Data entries
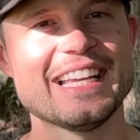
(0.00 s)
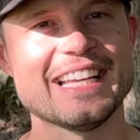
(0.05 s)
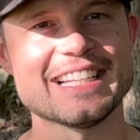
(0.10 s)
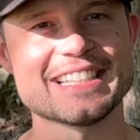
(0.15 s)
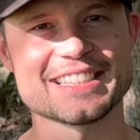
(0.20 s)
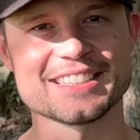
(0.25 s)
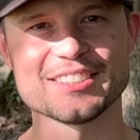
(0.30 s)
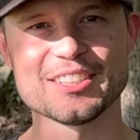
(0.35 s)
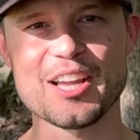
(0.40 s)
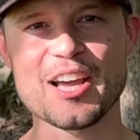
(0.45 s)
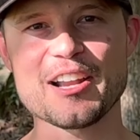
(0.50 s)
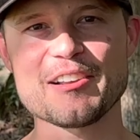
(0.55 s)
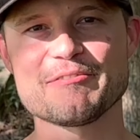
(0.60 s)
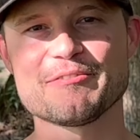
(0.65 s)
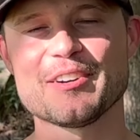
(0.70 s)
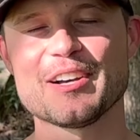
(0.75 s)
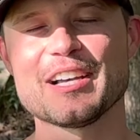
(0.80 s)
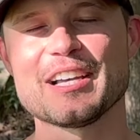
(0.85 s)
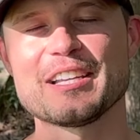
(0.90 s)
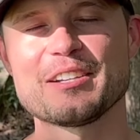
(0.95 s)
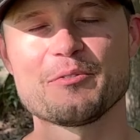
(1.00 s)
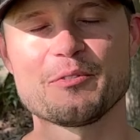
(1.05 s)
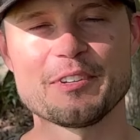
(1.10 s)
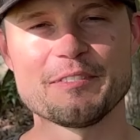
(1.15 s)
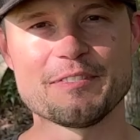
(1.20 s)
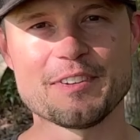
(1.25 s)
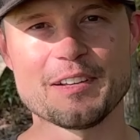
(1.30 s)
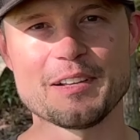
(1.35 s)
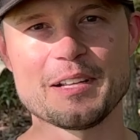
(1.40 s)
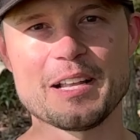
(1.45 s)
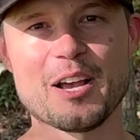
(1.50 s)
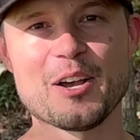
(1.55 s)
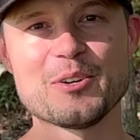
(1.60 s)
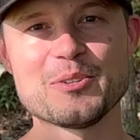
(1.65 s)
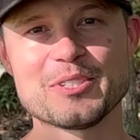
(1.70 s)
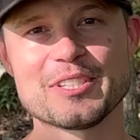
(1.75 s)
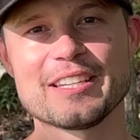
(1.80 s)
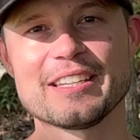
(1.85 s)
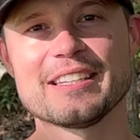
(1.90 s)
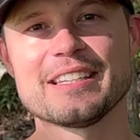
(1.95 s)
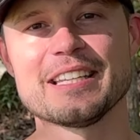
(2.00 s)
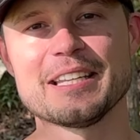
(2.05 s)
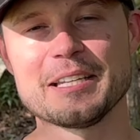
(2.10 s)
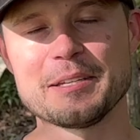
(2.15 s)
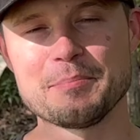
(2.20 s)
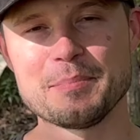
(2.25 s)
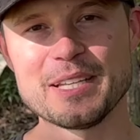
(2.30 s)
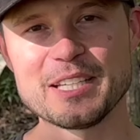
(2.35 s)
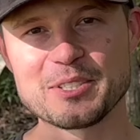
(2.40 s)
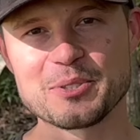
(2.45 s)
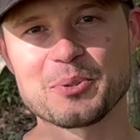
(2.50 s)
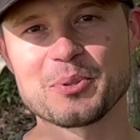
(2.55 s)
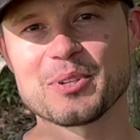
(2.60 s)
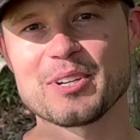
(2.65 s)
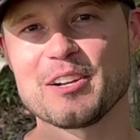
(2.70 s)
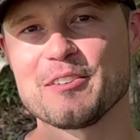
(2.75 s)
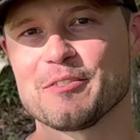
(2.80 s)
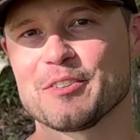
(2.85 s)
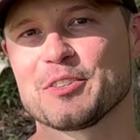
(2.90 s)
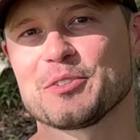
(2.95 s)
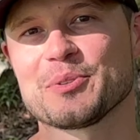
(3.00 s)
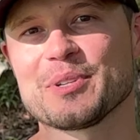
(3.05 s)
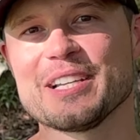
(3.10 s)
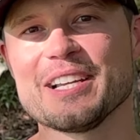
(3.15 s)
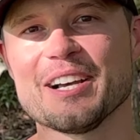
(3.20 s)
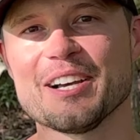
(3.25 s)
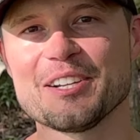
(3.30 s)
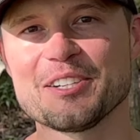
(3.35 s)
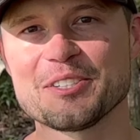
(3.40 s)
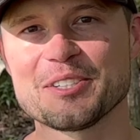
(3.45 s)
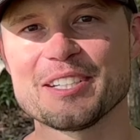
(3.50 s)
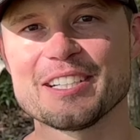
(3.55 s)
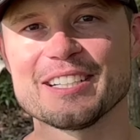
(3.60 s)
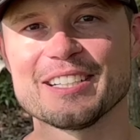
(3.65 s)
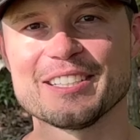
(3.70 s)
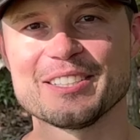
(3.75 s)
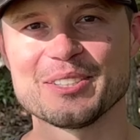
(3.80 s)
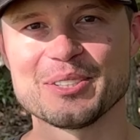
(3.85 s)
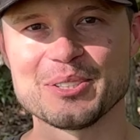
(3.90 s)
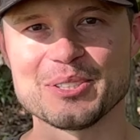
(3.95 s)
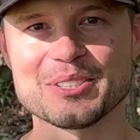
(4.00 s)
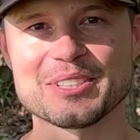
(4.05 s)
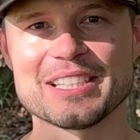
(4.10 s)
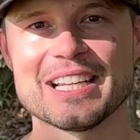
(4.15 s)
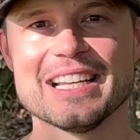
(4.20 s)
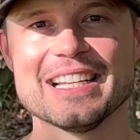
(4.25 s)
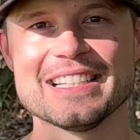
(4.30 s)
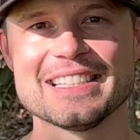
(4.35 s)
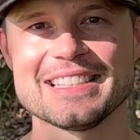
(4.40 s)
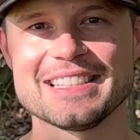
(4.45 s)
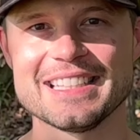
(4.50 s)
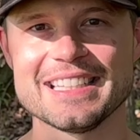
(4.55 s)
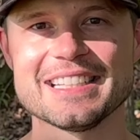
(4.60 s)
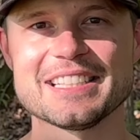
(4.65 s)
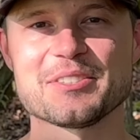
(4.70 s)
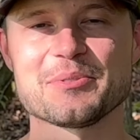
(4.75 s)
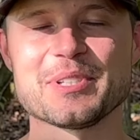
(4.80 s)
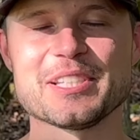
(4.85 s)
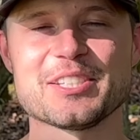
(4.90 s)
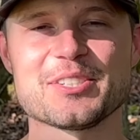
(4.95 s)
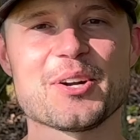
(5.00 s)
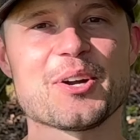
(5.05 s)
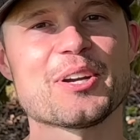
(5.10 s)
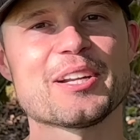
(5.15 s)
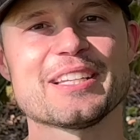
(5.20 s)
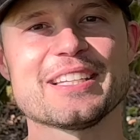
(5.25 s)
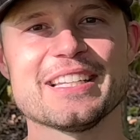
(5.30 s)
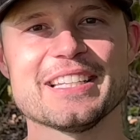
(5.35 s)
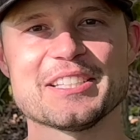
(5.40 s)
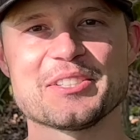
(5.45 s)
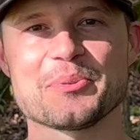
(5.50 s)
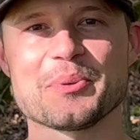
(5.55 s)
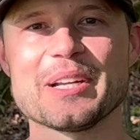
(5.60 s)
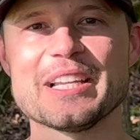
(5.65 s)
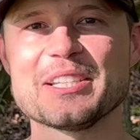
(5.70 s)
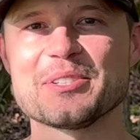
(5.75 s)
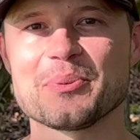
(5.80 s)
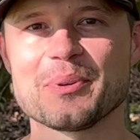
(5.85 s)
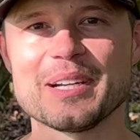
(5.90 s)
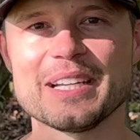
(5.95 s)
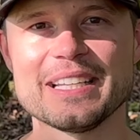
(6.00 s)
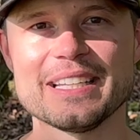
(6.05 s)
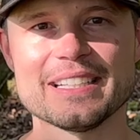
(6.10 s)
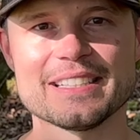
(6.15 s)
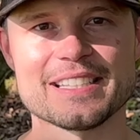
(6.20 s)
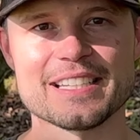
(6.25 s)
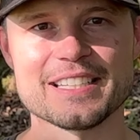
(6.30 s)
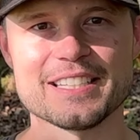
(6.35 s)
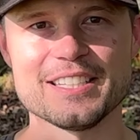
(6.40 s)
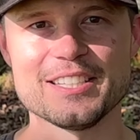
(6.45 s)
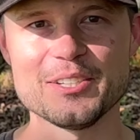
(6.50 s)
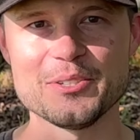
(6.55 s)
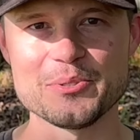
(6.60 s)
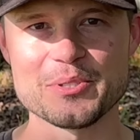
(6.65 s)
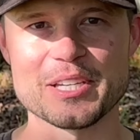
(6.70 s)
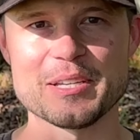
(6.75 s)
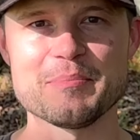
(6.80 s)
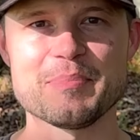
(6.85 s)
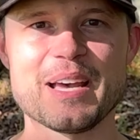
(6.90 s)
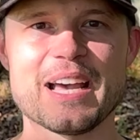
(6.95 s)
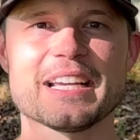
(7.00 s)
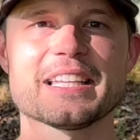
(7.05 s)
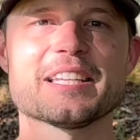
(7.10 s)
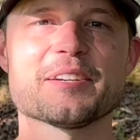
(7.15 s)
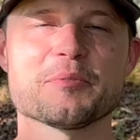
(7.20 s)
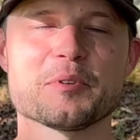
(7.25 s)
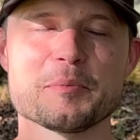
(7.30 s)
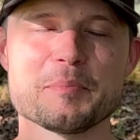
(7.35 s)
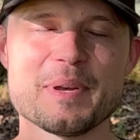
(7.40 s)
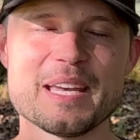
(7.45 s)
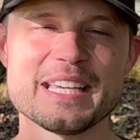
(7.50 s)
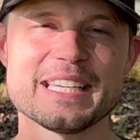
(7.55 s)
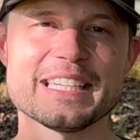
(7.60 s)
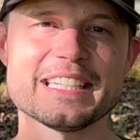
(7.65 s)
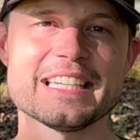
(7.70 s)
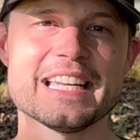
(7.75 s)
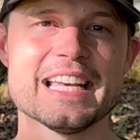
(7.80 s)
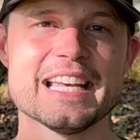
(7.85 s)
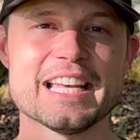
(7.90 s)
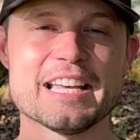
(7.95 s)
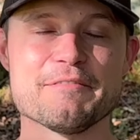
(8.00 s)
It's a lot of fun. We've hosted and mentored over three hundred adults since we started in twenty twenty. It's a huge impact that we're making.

Required work >> The records above need to be copied exactly, with the pictures left out.

Solution >>
(0.00 s)
(0.05 s)
(0.10 s)
(0.15 s)
(0.20 s)
(0.25 s)
(0.30 s)
(0.35 s)
(0.40 s)
(0.45 s)
(0.50 s)
(0.55 s)
(0.60 s)
(0.65 s)
(0.70 s)
(0.75 s)
(0.80 s)
(0.85 s)
(0.90 s)
(0.95 s)
(1.00 s)
(1.05 s)
(1.10 s)
(1.15 s)
(1.20 s)
(1.25 s)
(1.30 s)
(1.35 s)
(1.40 s)
(1.45 s)
(1.50 s)
(1.55 s)
(1.60 s)
(1.65 s)
(1.70 s)
(1.75 s)
(1.80 s)
(1.85 s)
(1.90 s)
(1.95 s)
(2.00 s)
(2.05 s)
(2.10 s)
(2.15 s)
(2.20 s)
(2.25 s)
(2.30 s)
(2.35 s)
(2.40 s)
(2.45 s)
(2.50 s)
(2.55 s)
(2.60 s)
(2.65 s)
(2.70 s)
(2.75 s)
(2.80 s)
(2.85 s)
(2.90 s)
(2.95 s)
(3.00 s)
(3.05 s)
(3.10 s)
(3.15 s)
(3.20 s)
(3.25 s)
(3.30 s)
(3.35 s)
(3.40 s)
(3.45 s)
(3.50 s)
(3.55 s)
(3.60 s)
(3.65 s)
(3.70 s)
(3.75 s)
(3.80 s)
(3.85 s)
(3.90 s)
(3.95 s)
(4.00 s)
(4.05 s)
(4.10 s)
(4.15 s)
(4.20 s)
(4.25 s)
(4.30 s)
(4.35 s)
(4.40 s)
(4.45 s)
(4.50 s)
(4.55 s)
(4.60 s)
(4.65 s)
(4.70 s)
(4.75 s)
(4.80 s)
(4.85 s)
(4.90 s)
(4.95 s)
(5.00 s)
(5.05 s)
(5.10 s)
(5.15 s)
(5.20 s)
(5.25 s)
(5.30 s)
(5.35 s)
(5.40 s)
(5.45 s)
(5.50 s)
(5.55 s)
(5.60 s)
(5.65 s)
(5.70 s)
(5.75 s)
(5.80 s)
(5.85 s)
(5.90 s)
(5.95 s)
(6.00 s)
(6.05 s)
(6.10 s)
(6.15 s)
(6.20 s)
(6.25 s)
(6.30 s)
(6.35 s)
(6.40 s)
(6.45 s)
(6.50 s)
(6.55 s)
(6.60 s)
(6.65 s)
(6.70 s)
(6.75 s)
(6.80 s)
(6.85 s)
(6.90 s)
(6.95 s)
(7.00 s)
(7.05 s)
(7.10 s)
(7.15 s)
(7.20 s)
(7.25 s)
(7.30 s)
(7.35 s)
(7.40 s)
(7.45 s)
(7.50 s)
(7.55 s)
(7.60 s)
(7.65 s)
(7.70 s)
(7.75 s)
(7.80 s)
(7.85 s)
(7.90 s)
(7.95 s)
(8.00 s)
It's a lot of fun. We've hosted and mentored over three hundred adults since we started in twenty twenty. It's a huge impact that we're making.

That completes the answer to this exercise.